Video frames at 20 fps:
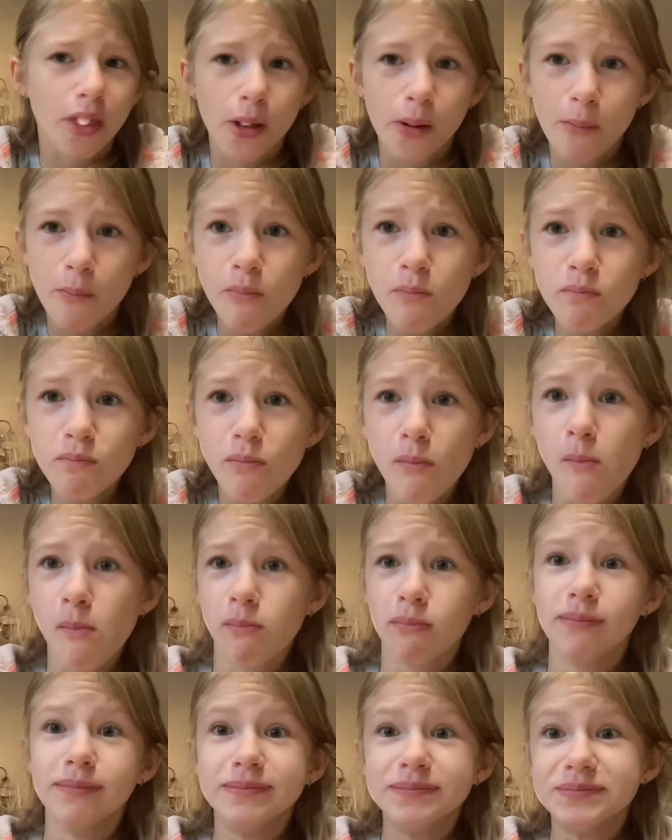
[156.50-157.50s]

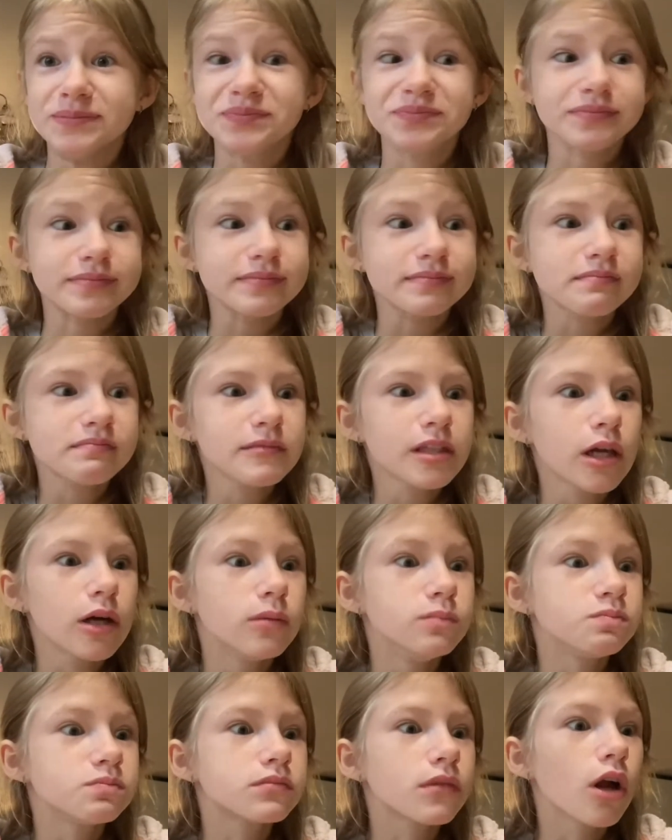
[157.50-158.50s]
Mmm.
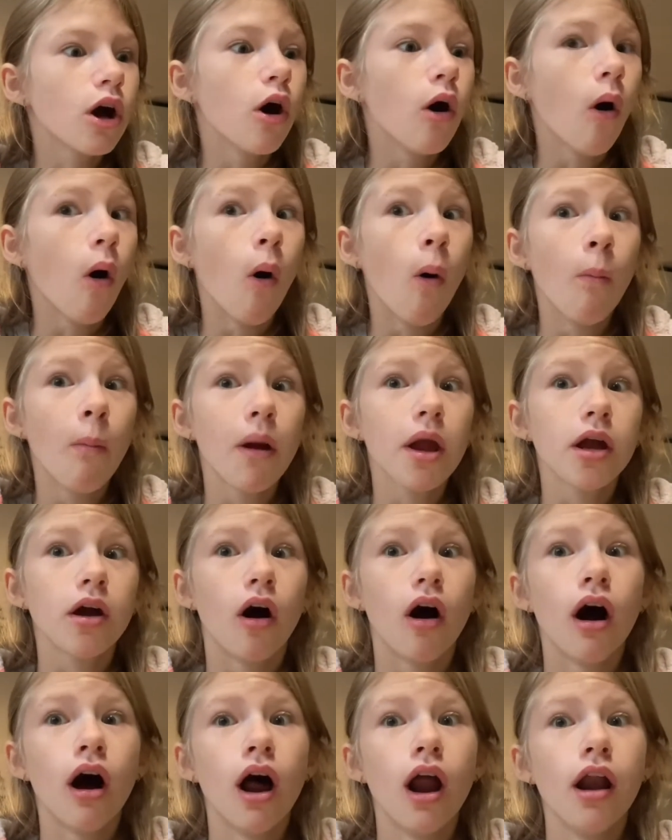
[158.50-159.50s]
Oh my
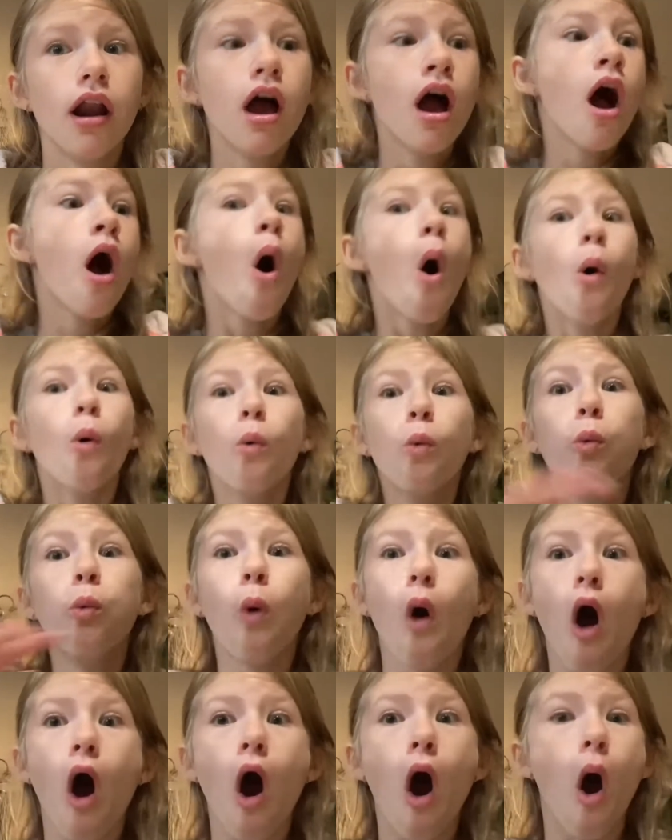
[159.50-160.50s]
god.
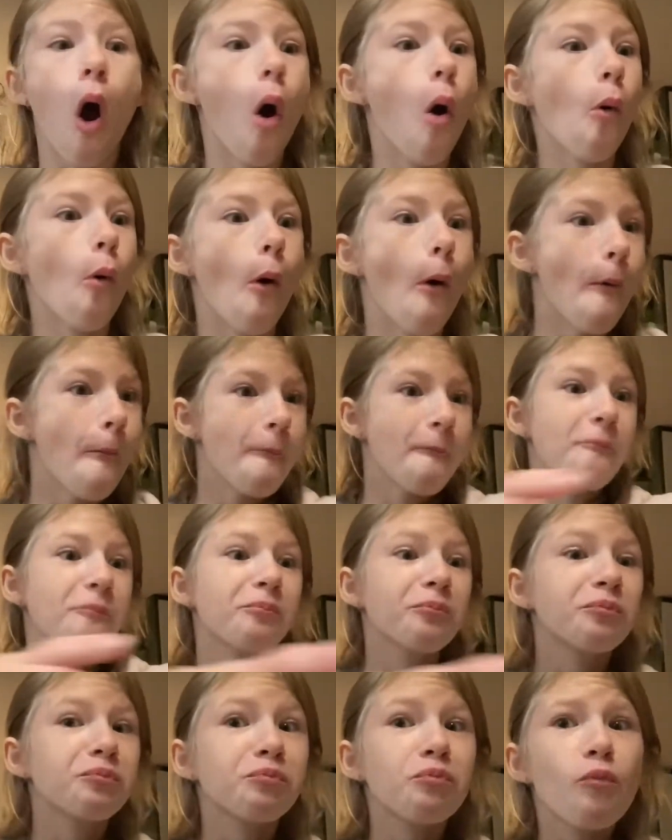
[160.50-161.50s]
Whoa.
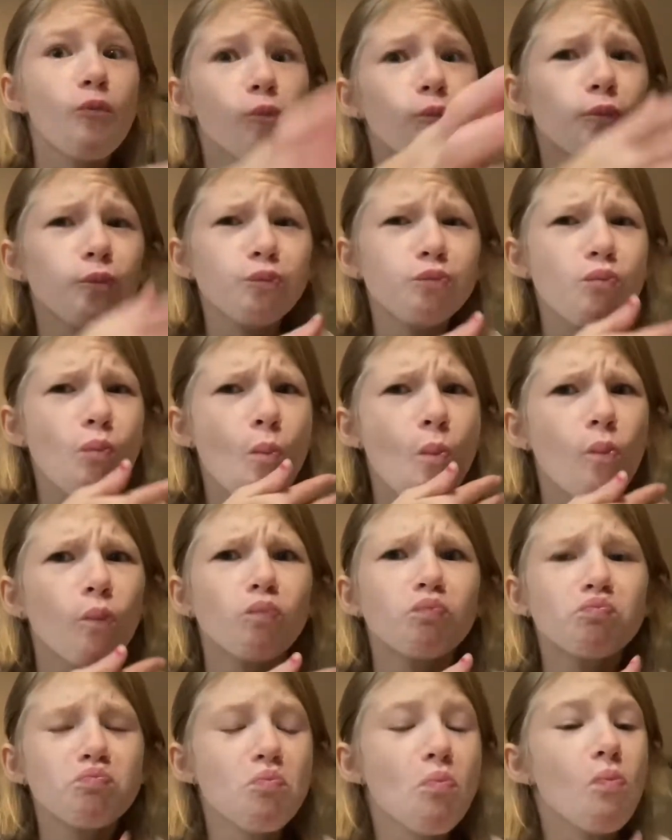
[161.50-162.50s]
Mmm.
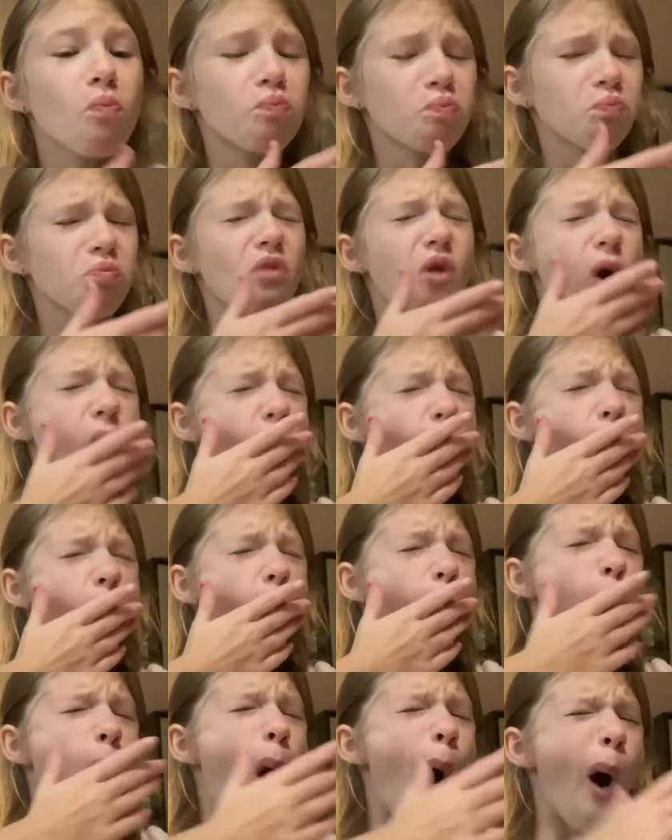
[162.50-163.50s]

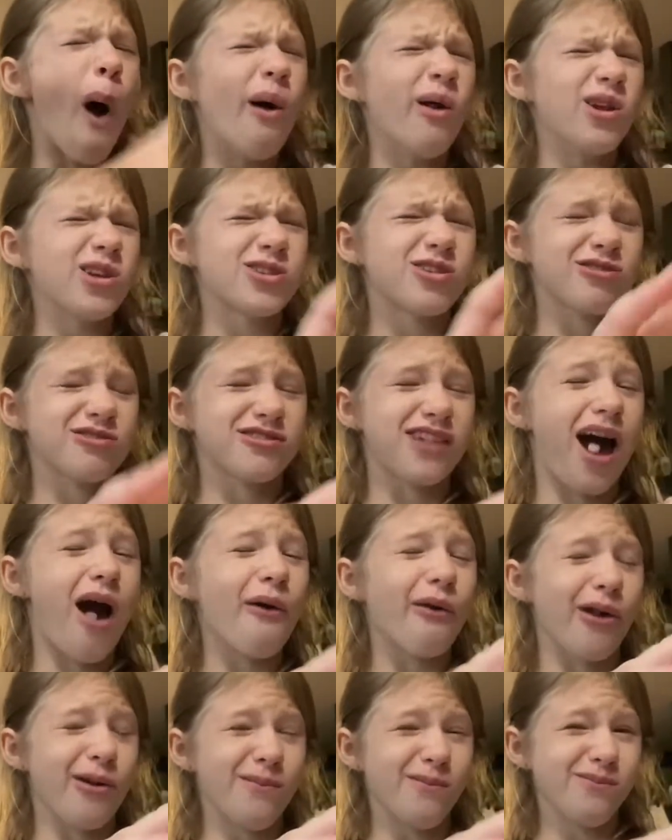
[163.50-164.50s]
Oh, this is
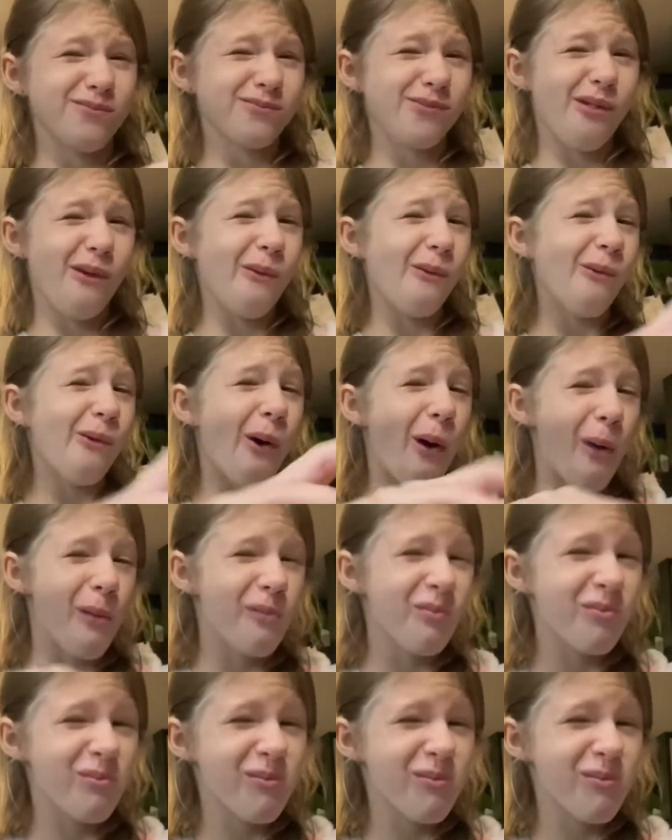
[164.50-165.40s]
sour. Oh.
----------
Exercise details: Set down each record above exactly as it stands and leave out all pictures.

Solution for this exercise:
Video frames at 20 fps:
[156.50-157.50s]

[157.50-158.50s]
Mmm.
[158.50-159.50s]
Oh my
[159.50-160.50s]
god.
[160.50-161.50s]
Whoa.
[161.50-162.50s]
Mmm.
[162.50-163.50s]

[163.50-164.50s]
Oh, this is
[164.50-165.40s]
sour. Oh.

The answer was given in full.